I am expected to agree that Leonardo was the visionary who anticipated in this horsetortoise the U.S. Army’s Abrahams A1 Mk 2 battle tank. Now similarly I am expected to agree that he also anticipated the Wright brothers’ logical system of flight control as used on every Airbus and Boeing to this day. Well, bollicks. His logic was that if the wings of a flying machine looked like the wings of a dove it should fly like a dove. The structural members of his wings ran at right angles to the slipstream and you couldn’t get a better air brake than that if you tried. He’d have done better to build his macro-dove of cement. But that was his glider. His powered aircraft was even better. Here he had a big strong lad standing starkers in a sort of wooden trapeze, in which by thrusting his limbs up and down as in swimming he would flap the mighty timber-and-canvas wings of what is known in the aviation world as an ornithopter. A bird-flyer. Being such a keen observer of nature I dare say ol’ L da V didn’t need Darwin to explain that no species ever evolves to have features it doesn’t need and never uses and the youman bean is no different whatever his intellect and his will. So we didn’t evolve to lift our own persons plus such a timber bridge into the air. Easy-peasy, we’ll just put TWO big strong lads in the ornithopter, and so on indefinitely as kilowatts are required, but I’ll have to leave you to work that one out for yourselves, dear readers.

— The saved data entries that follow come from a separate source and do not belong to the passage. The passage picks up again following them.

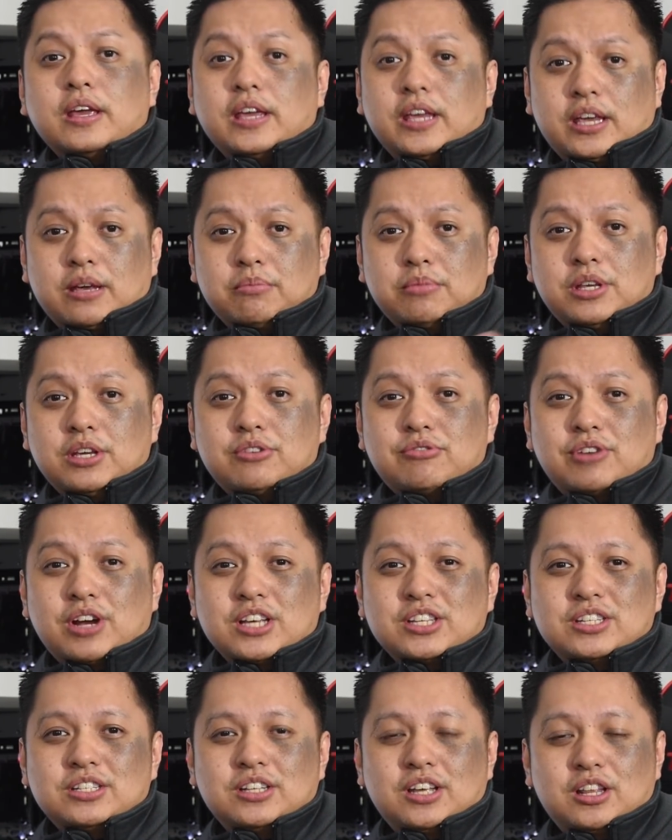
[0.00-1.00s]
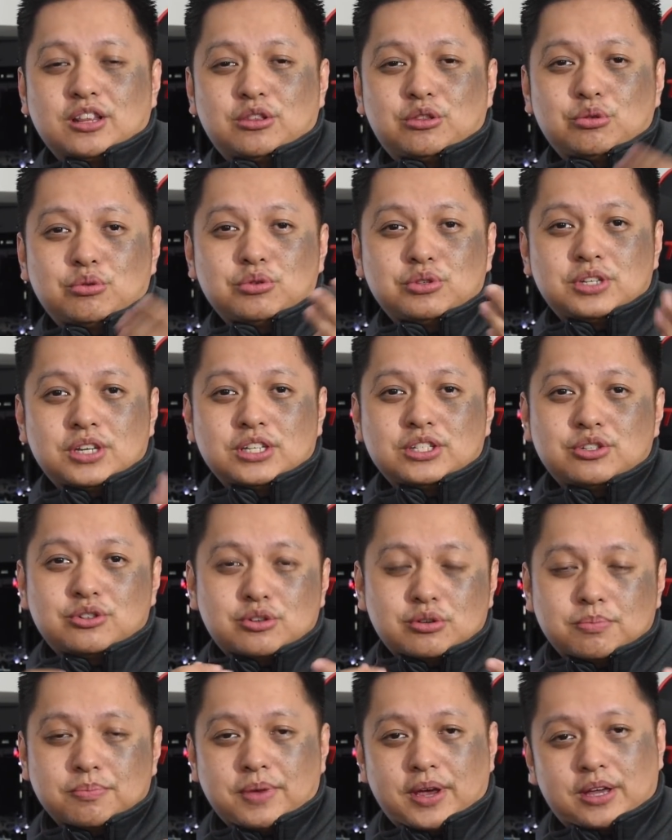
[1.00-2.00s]
AMD Ryzen Enthusiasts
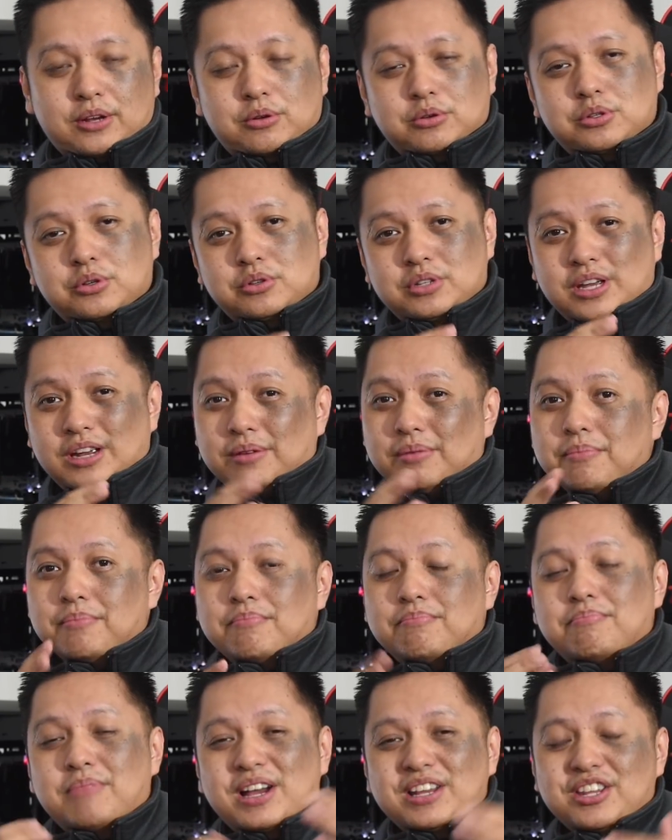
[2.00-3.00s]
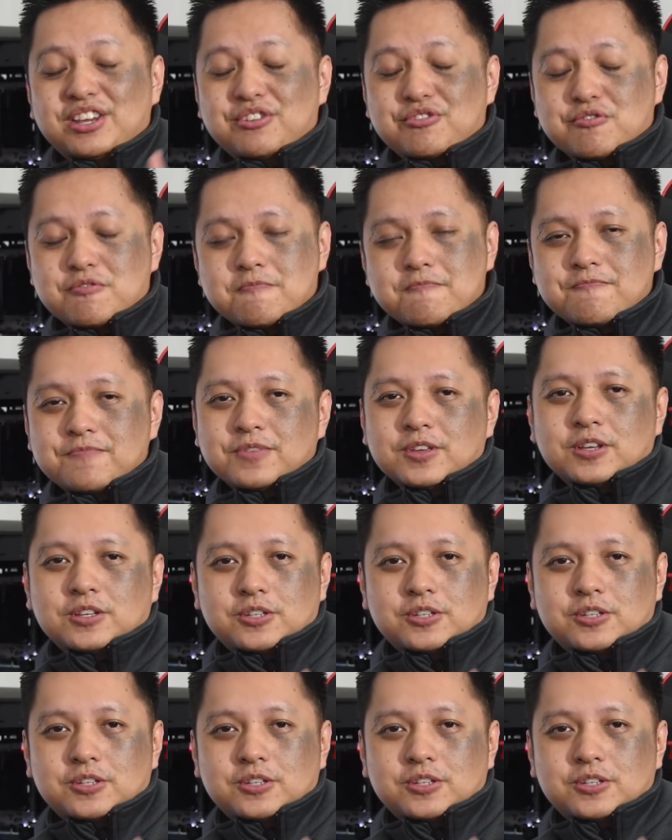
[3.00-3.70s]
group and also their mining group.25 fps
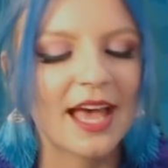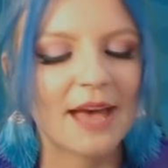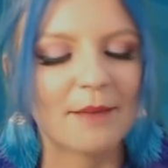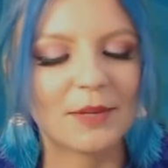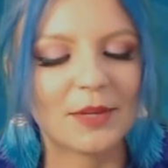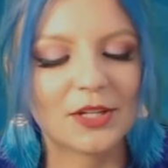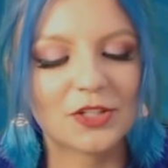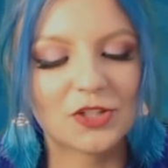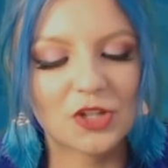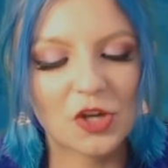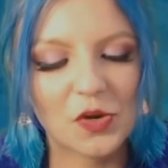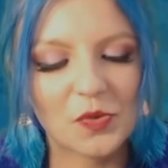
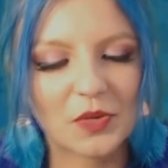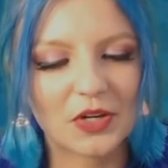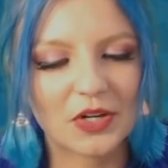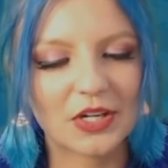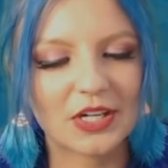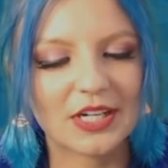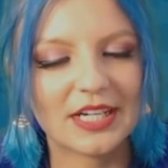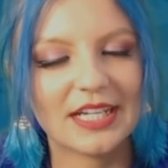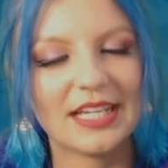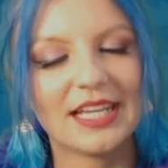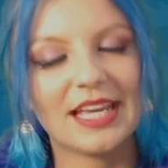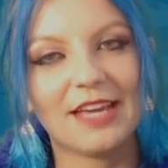But don't
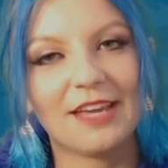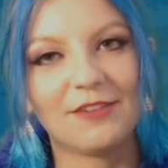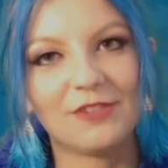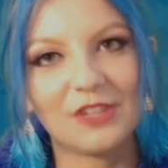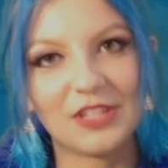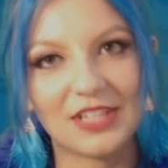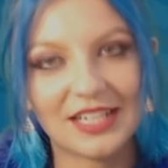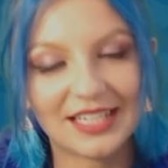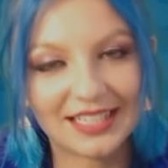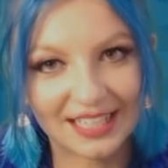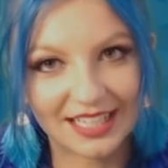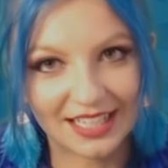worry, if
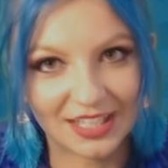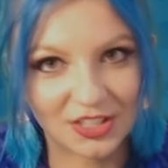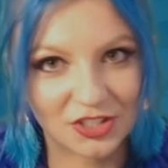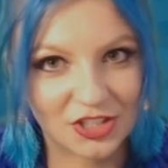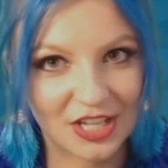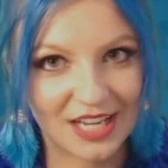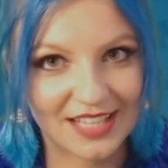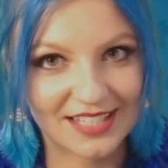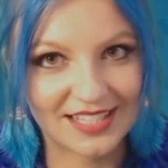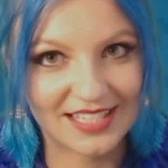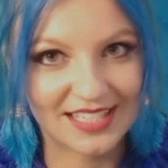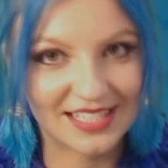you didn't get a
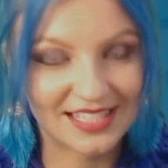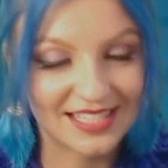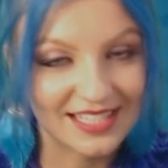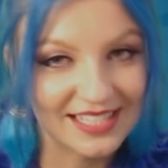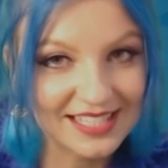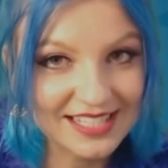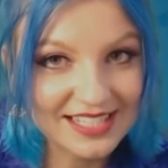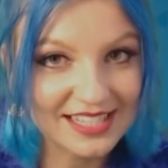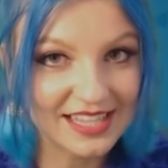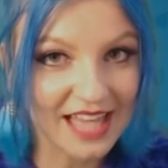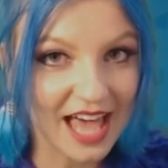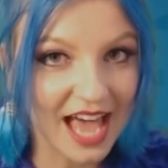chance to see
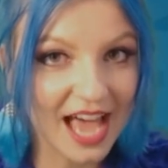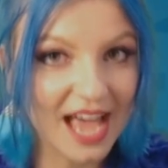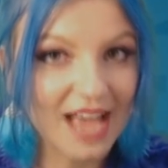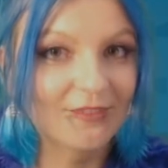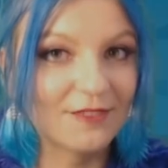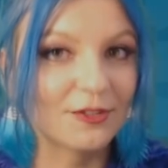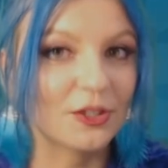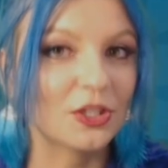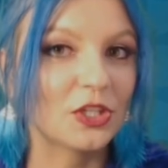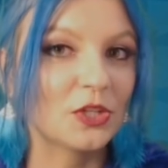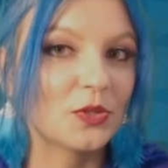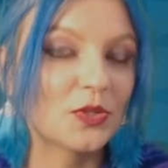us
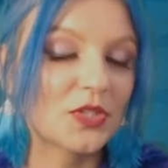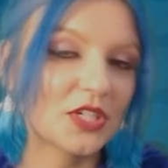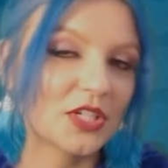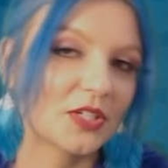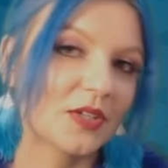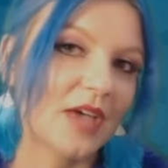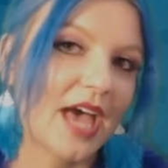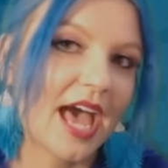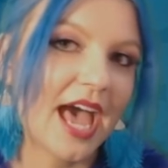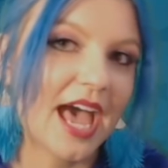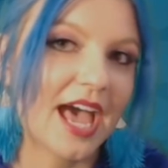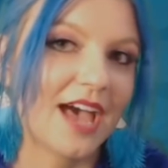live, you
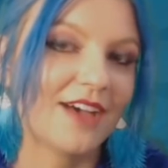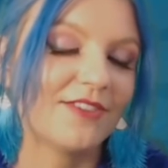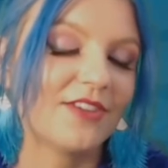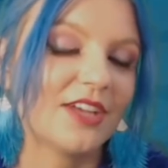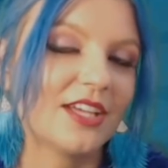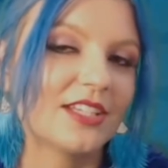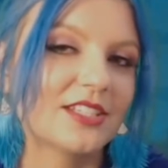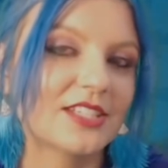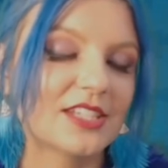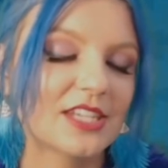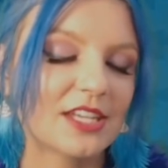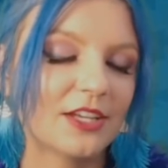still have
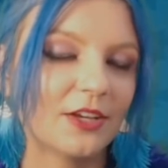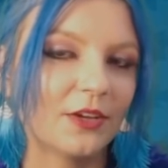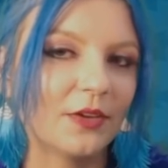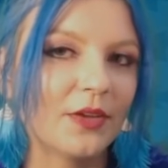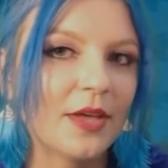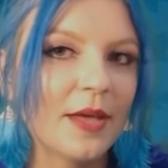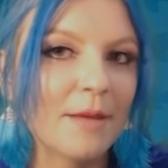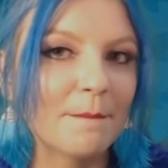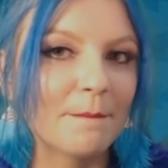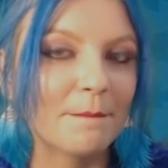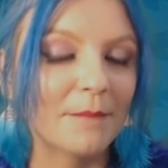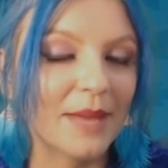until
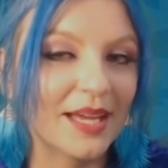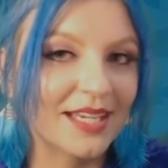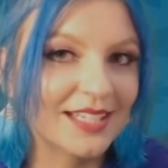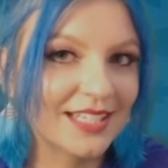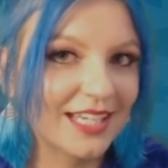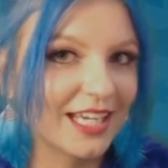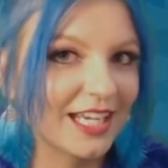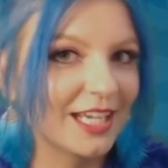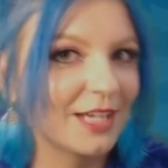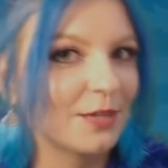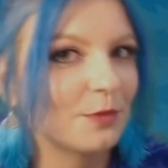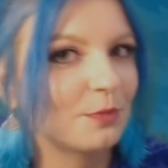
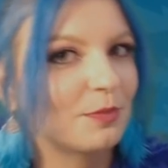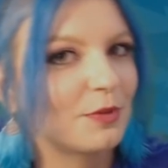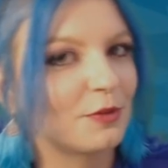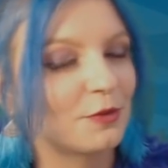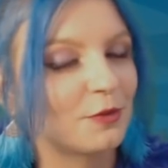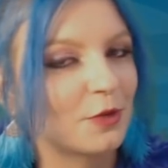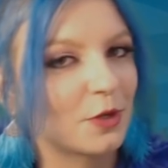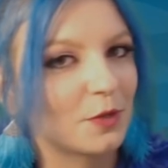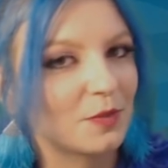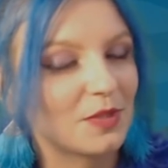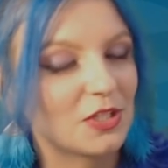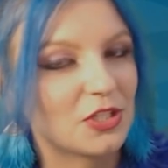Monday
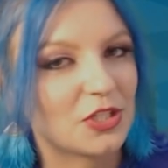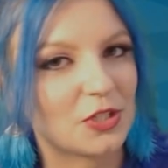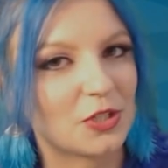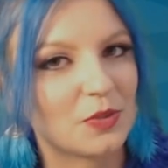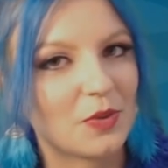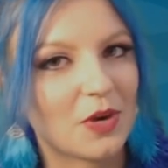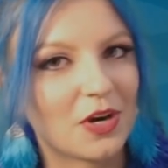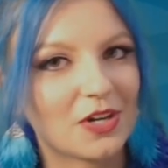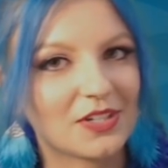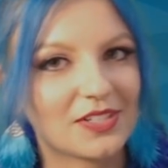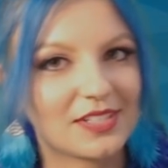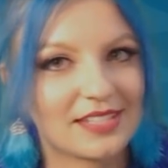before we
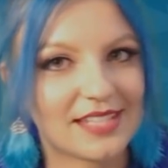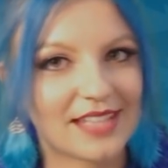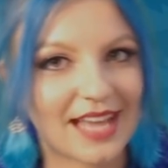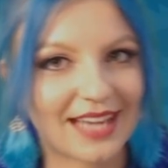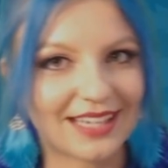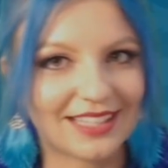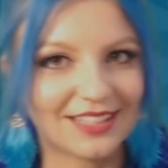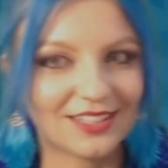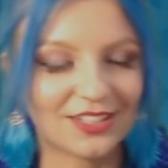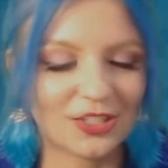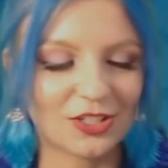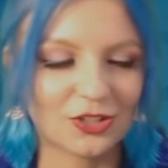do our
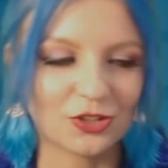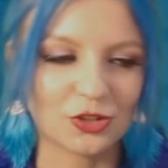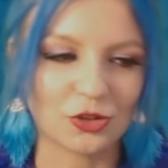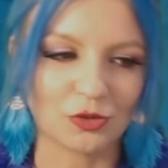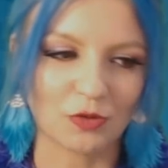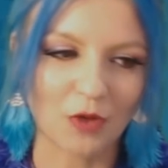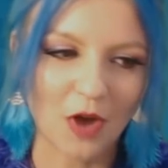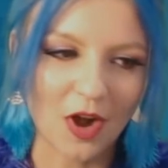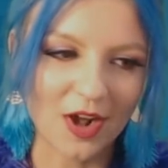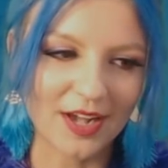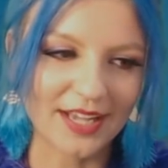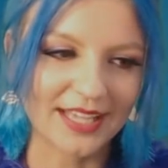second
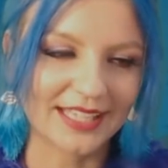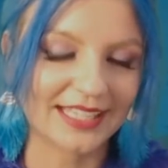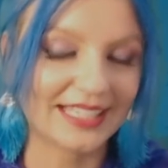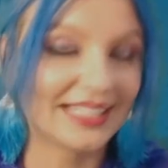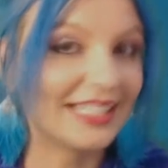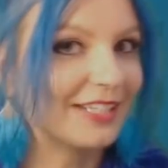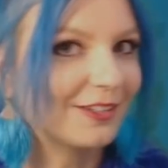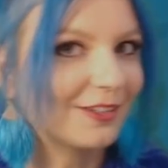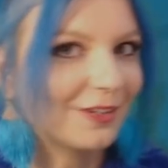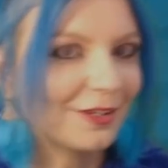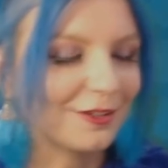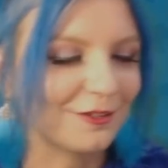drawing
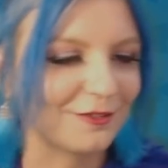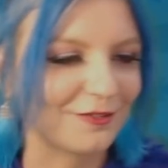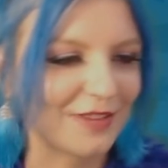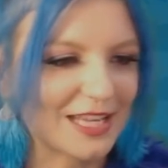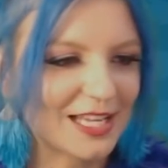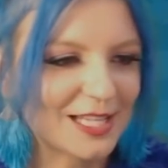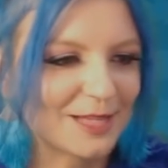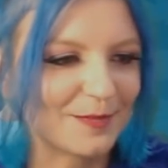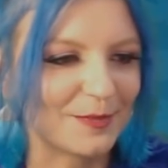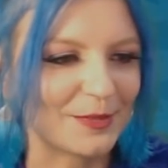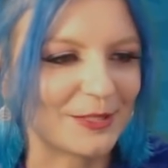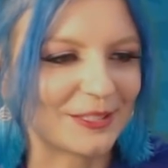here on
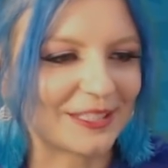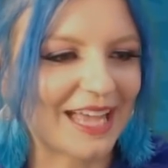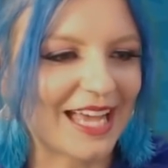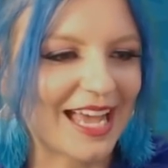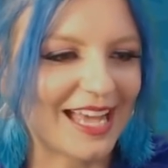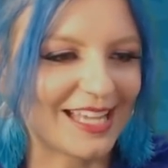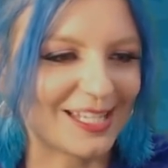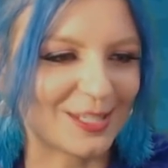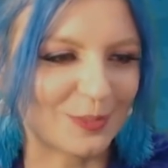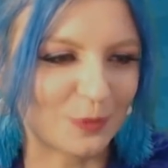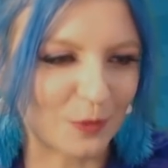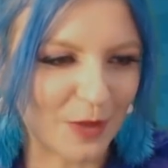Facebook
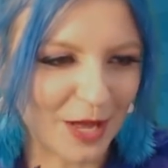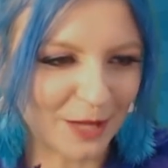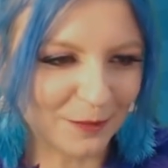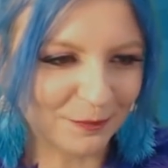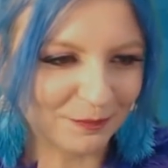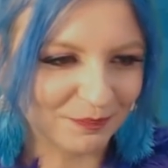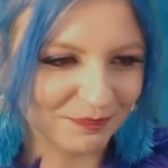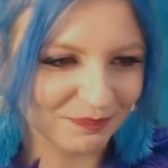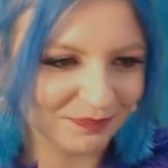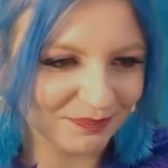as well.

Easy-peasiest of all though is to notice as small small boys/girls do that no flying bird has a wingspan of more than about three metres. And if you were interested enough as a small b/g to look at a few dead birds you’d have noticed that a bird of such wingspan has a body mass not just double that of a bird of half the wingspan but four times as much, and there’s a limit to it. Double the span of the wing and you square the muscle mass to work it, see? So if Leonardo’s flying machine had a span of about twelve metres, as illustrated in proportion to the big strong lad, that would require 2x2x2x2=16 big strong lads to get it airborne. Which curiously brings us back to the sixteen big strong horses we put in the wooden tortoise. There’s something magical about the number 16, like the number 7, or the square root of -1, all of which is in the Da Vinci Code, you betcha.

And we haven’t even got to the matter of forward speed. To double your speed in the above Airbus/Boeing, whatever, you once again have to square your thrust. So, if we have a take-off speed of say thirty kph in the Leonardo ornithopter, to achieve sixty kph we would need 16x16=256 big strong lads for the job.

The mind boggles. But have faith in the Code.